**Extracted material:**
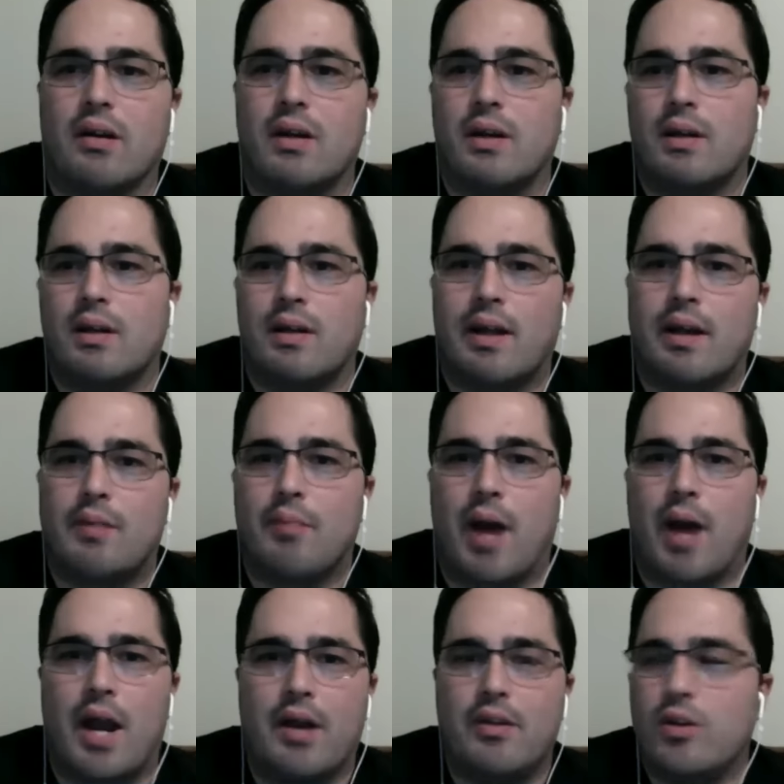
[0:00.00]
Like
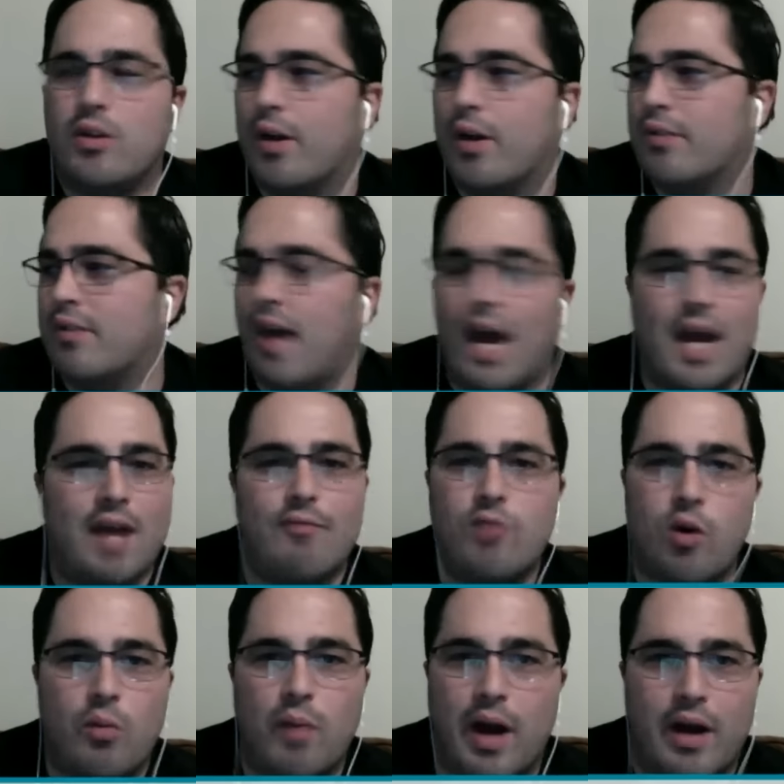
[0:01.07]
Meijer in the U S, I have no
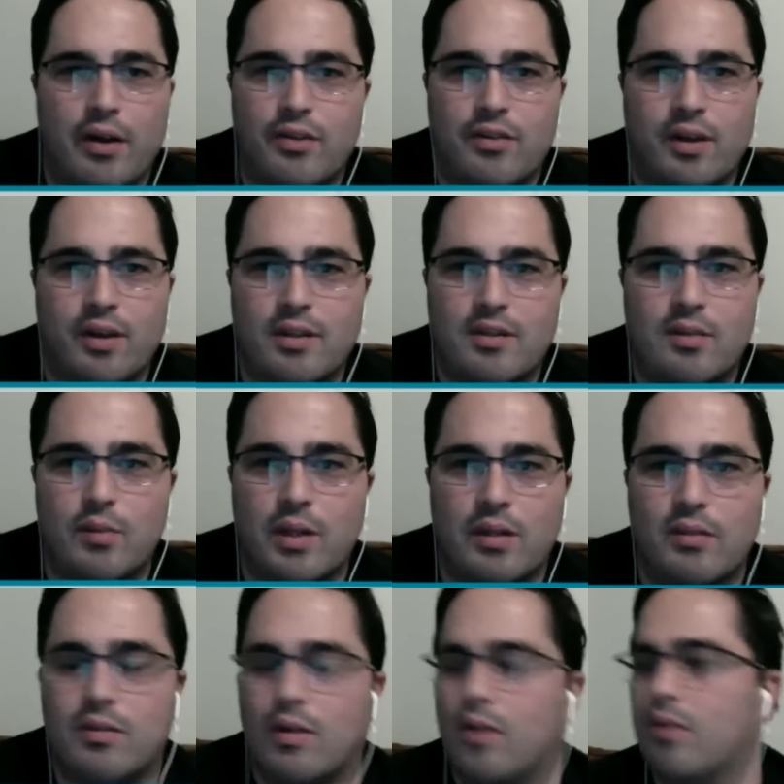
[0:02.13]
Meijers next to me,
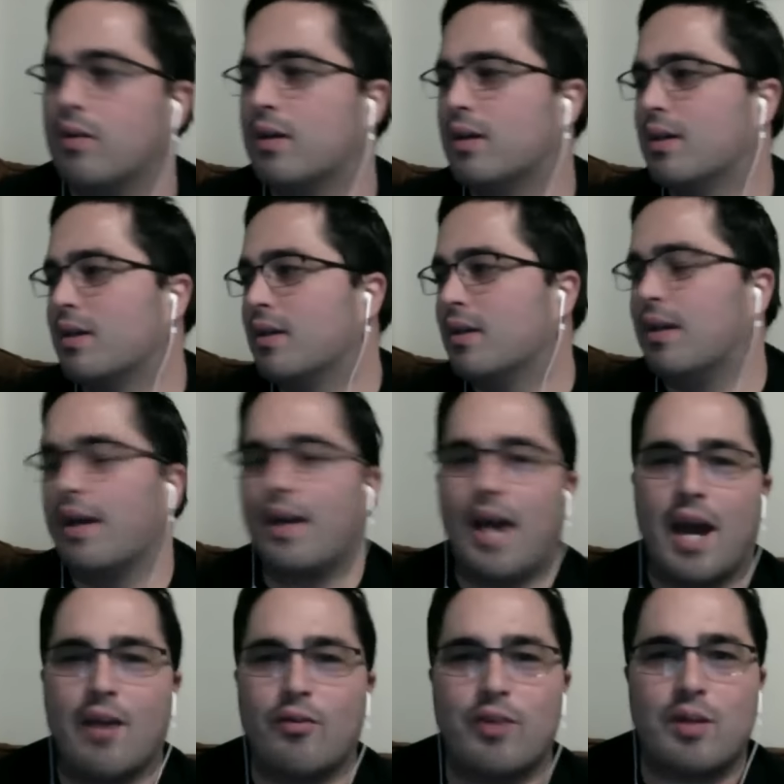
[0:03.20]
so like I
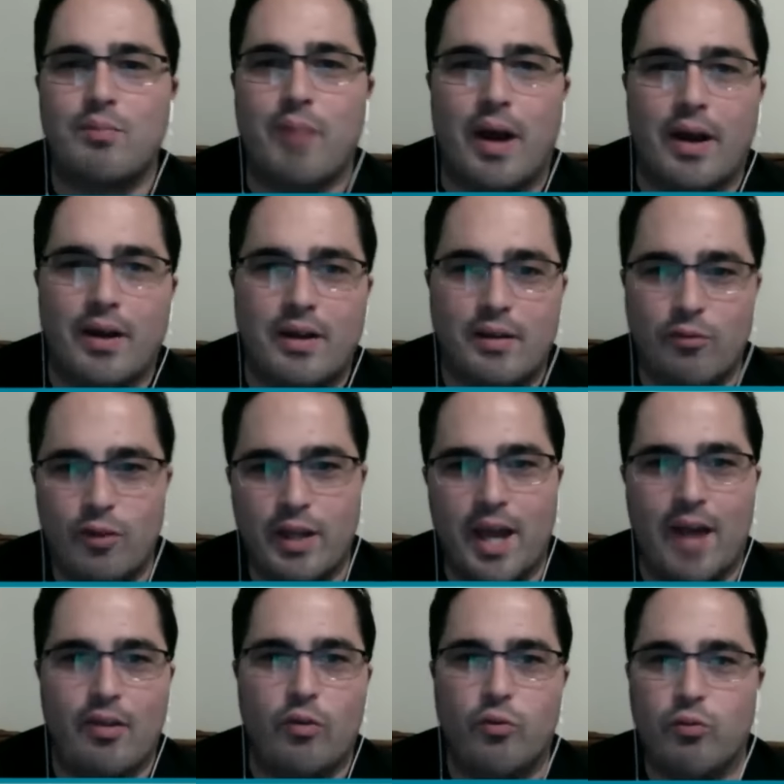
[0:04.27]
don't think Meijer can really have
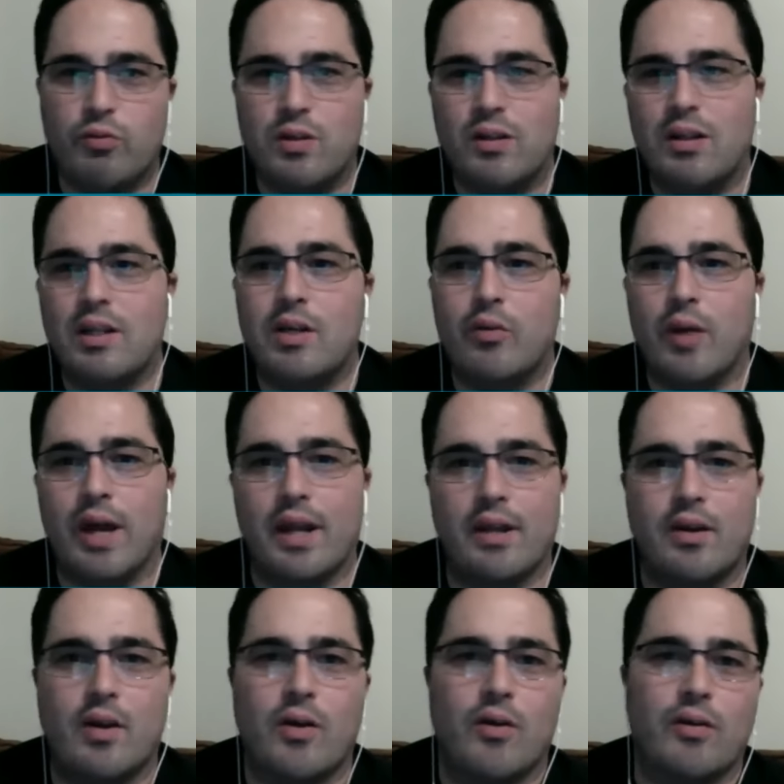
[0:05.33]
the, the leeway to
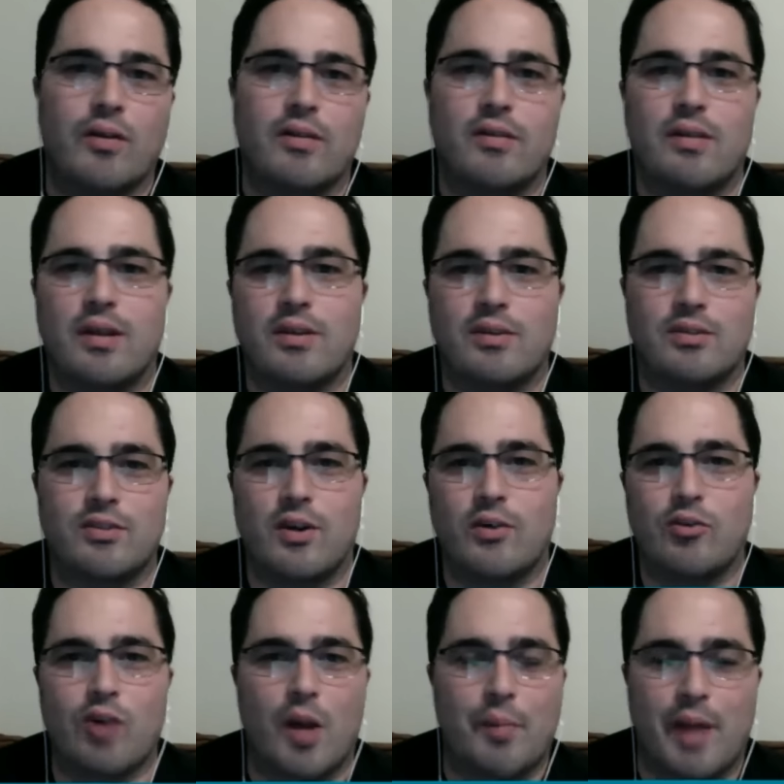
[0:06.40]
go and, and start
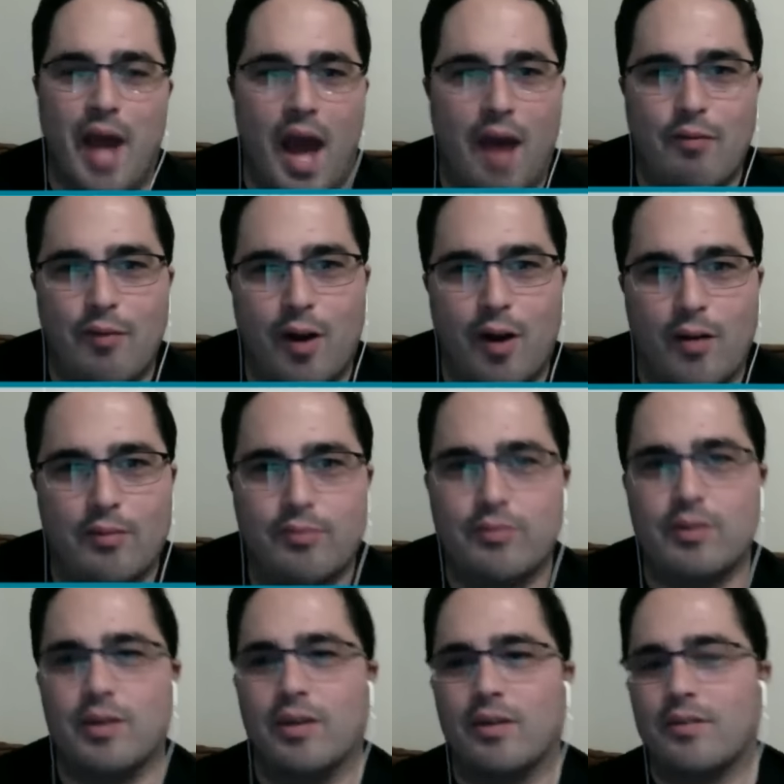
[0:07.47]
dropping half off,
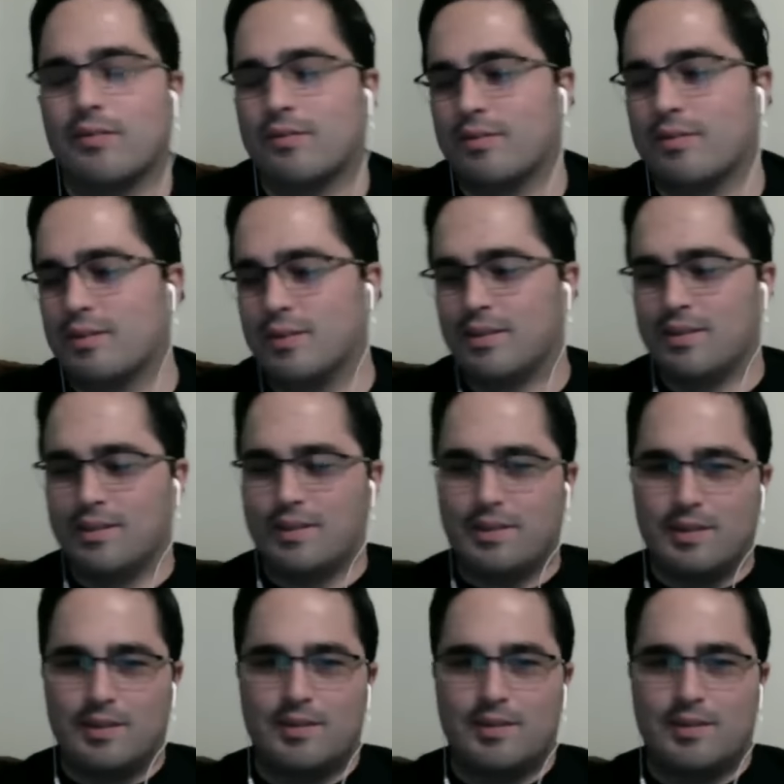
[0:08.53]
you know.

**Assignment:** Pictures stay out of the copy; print the material above exactly.

**Response area:**
[0:00.00]
Like
[0:01.07]
Meijer in the U S, I have no
[0:02.13]
Meijers next to me,
[0:03.20]
so like I
[0:04.27]
don't think Meijer can really have
[0:05.33]
the, the leeway to
[0:06.40]
go and, and start
[0:07.47]
dropping half off,
[0:08.53]
you know.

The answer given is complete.